Drive My Car proposes that the deepest communication happens not through understanding words but through the vulnerability of performance. When actors commit to a text, they reveal something true about themselves regardless of whether their scene partners share their language. Yusuke’s journey from a man who uses Chekhov’s words to avoid his own feelings to one who finally speaks honestly mirrors the film’s argument that art and life are not separate activities but different expressions of the same human need to be known.

Should You Watch Drive My Car?

If you have the time and the patience for cinema that rewards sustained attention, Drive My Car offers an experience of unusual depth and emotional power. Hamaguchi’s filmmaking is precise and generous, giving every character room to breathe and every scene time to land. Those who need momentum, plot density, or a runtime under two hours should look elsewhere, but viewers who can surrender to the film’s pace will find a work that stays in the mind for weeks after viewing.
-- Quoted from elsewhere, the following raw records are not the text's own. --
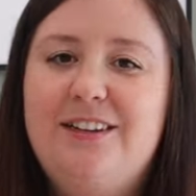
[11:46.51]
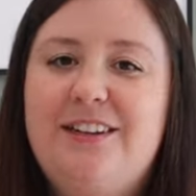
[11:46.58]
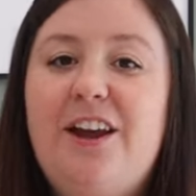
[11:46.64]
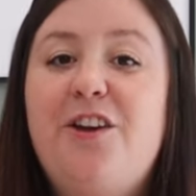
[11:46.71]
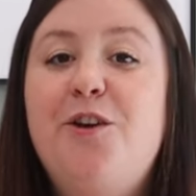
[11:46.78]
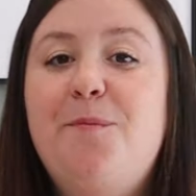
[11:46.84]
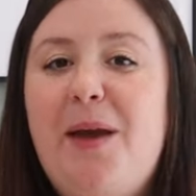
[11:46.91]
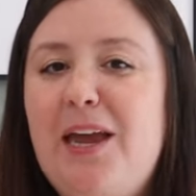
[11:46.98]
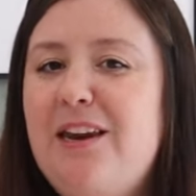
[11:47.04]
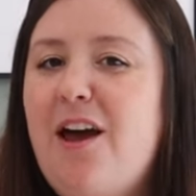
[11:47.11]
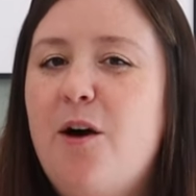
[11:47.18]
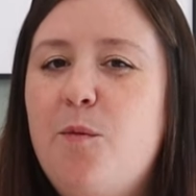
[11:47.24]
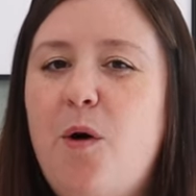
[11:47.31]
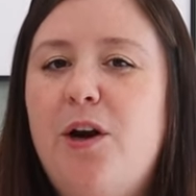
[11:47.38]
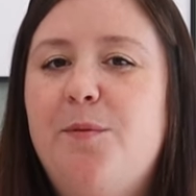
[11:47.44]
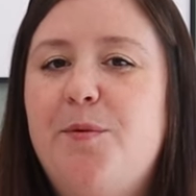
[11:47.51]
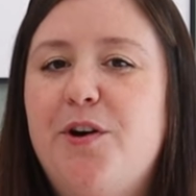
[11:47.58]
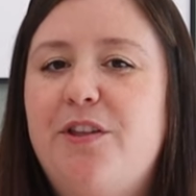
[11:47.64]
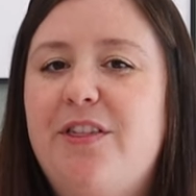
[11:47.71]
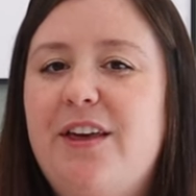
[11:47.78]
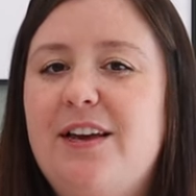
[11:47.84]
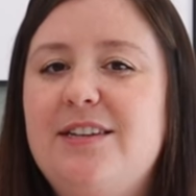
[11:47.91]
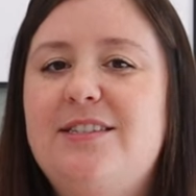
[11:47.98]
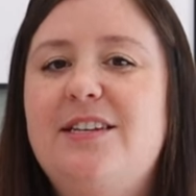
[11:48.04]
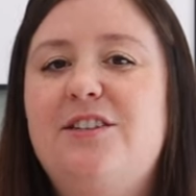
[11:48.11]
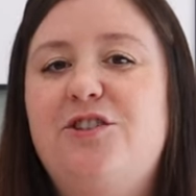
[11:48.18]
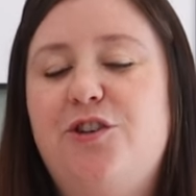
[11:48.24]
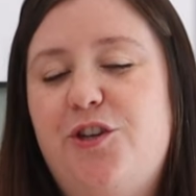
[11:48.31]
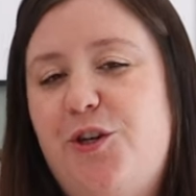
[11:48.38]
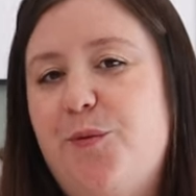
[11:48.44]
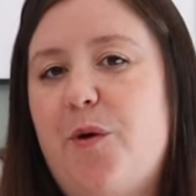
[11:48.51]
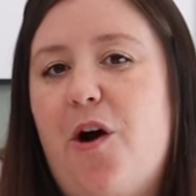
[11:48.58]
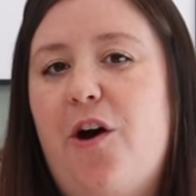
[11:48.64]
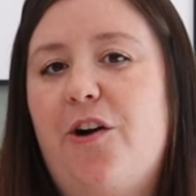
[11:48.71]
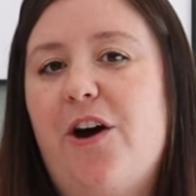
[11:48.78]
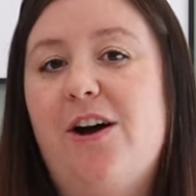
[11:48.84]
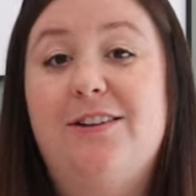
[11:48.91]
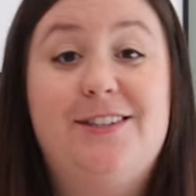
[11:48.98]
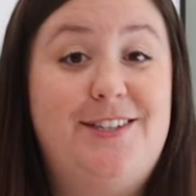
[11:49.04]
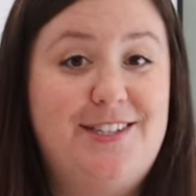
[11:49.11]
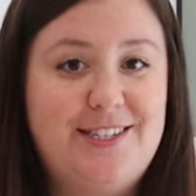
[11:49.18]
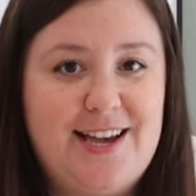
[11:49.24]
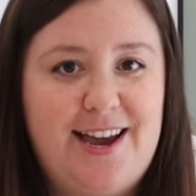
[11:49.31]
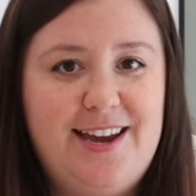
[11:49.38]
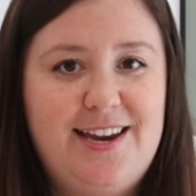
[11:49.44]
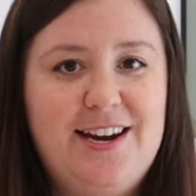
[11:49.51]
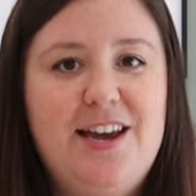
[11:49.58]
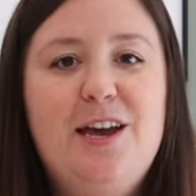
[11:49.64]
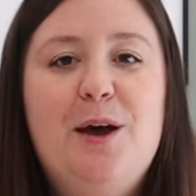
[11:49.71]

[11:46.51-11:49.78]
Now you may not wanna book things until you are on site,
The Verdict on Drive My Car

Drive My Car is a film about the slow, painful work of returning to life after loss, and its three-hour runtime is essential rather than indulgent. Hamaguchi uses every minute to build connections between characters, between Chekhov and contemporary grief, between performance and authenticity, that couldn’t exist in a shorter film. Nishijima and Miura create something deeply moving from minimal material, and the final moments achieve a catharsis that justifies every patient, quiet scene that preceded them. It’s a film that drives slowly and arrives somewhere profound.